I see those flagship distros precisely as Fedora and Ubuntu.
I’m a bit of an anarchist so I disagree on principal lol, but I do agree that that would help Linux usurp windows.
My fear is that it would just then become windows within a decade or less. Getting big and institutional may work out. I’ve just seen a lot of cases go sour.
To me the beauty of Linux is that it is less connected to large impersonal capitalistic structures. That’s why it feels different from Windows.
Red Hat and Ubuntu.
There is RedHat and SUSE. Which are also the only two certified distros for running corporate/enterprise CAD/CAM/FEA and PLM software. They both provide rock solid stability.
Switch to Debian and you’ll be fine :)
It’s a known and documented issue that Ubuntu does. They secretly install the Snap version, even if you tried to install the Deb package. This is an issue since years: https://askubuntu.com/questions/1345385/how-can-i-stop-apt-from-installing-snap-packages (posted 3 years and 7 months ago)
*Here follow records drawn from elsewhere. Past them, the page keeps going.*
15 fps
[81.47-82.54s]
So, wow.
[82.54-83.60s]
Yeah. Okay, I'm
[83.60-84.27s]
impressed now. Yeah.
My problem is not like that. I’m aware that when the user runs(without adding Mozilla’s apt repository),
sudo apt install firefox
the snap version of Firefox is installed. But I never heard that, though APT is configured to install Firefox from Mozilla’s repository, the DEB version will be uninstalled and the Snap version will be installed.
Yes, that’s the exact issue. Ubuntu does that for years. You use apt to install deb, but Ubuntu installs silently the Snap version. The article I linked was talking about that almost 4 years ago and talks about how to stop that. It’s an old issue not many are aware off.
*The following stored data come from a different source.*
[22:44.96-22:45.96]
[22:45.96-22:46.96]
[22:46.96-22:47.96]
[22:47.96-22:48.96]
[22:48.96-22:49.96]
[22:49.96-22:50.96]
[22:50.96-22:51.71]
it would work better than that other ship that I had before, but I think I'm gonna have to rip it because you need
Yup. They also did this with Docker, and it broke my setup (and was a bitch to debug).
This was a couple of years ago, and I haven’t used Ubuntu unless absolutely necessary (and then usually in a container).
Docker in a snap is too meta for me.
Just wait for snap 2.0 which actually runs everything inside docker containers /s
I battled that for about a year and then ditched Debian based diatros altogether.
OpenSUSE ftw
You could have gone pure Debian. There are no snap shenanigans over there :)
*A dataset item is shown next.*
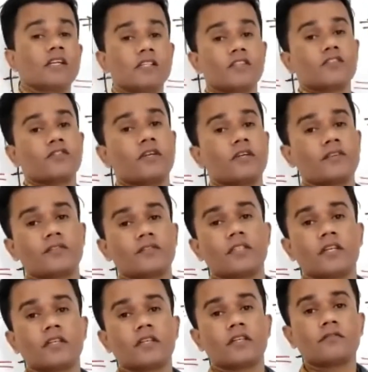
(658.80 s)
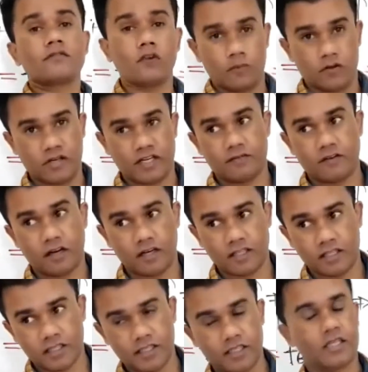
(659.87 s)
structural formula and
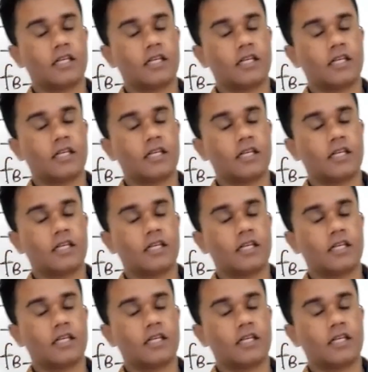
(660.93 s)
finally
OpenSuse is also a great pick tho!
I suspect that what’s happened is you installed the apt version, then at some point upgraded it and there was a version in the main repo that had a higher version number and installed the snap version. If two repositories both have a package with the same name, and no other rules in place, the higher version number wins.
If that is the case, you need to pin the firefox package to the mozilla repository. You can find more details here: https://wiki.debian.org/AptConfiguration
This explains situation.
It just occured to me that if you want to use Ubuntu without snap, you could uninstall the snap package itself (I’m not on Ubuntu, so you might need to find it), then put a ‘hold’ on the package to prevent it being reinstalled. That should, in turn, prevent any package versions that use snap from being installed.
Initially uninstalling snap might require removing any packages that use it, but that’ll tell you what you need non-snap versions of.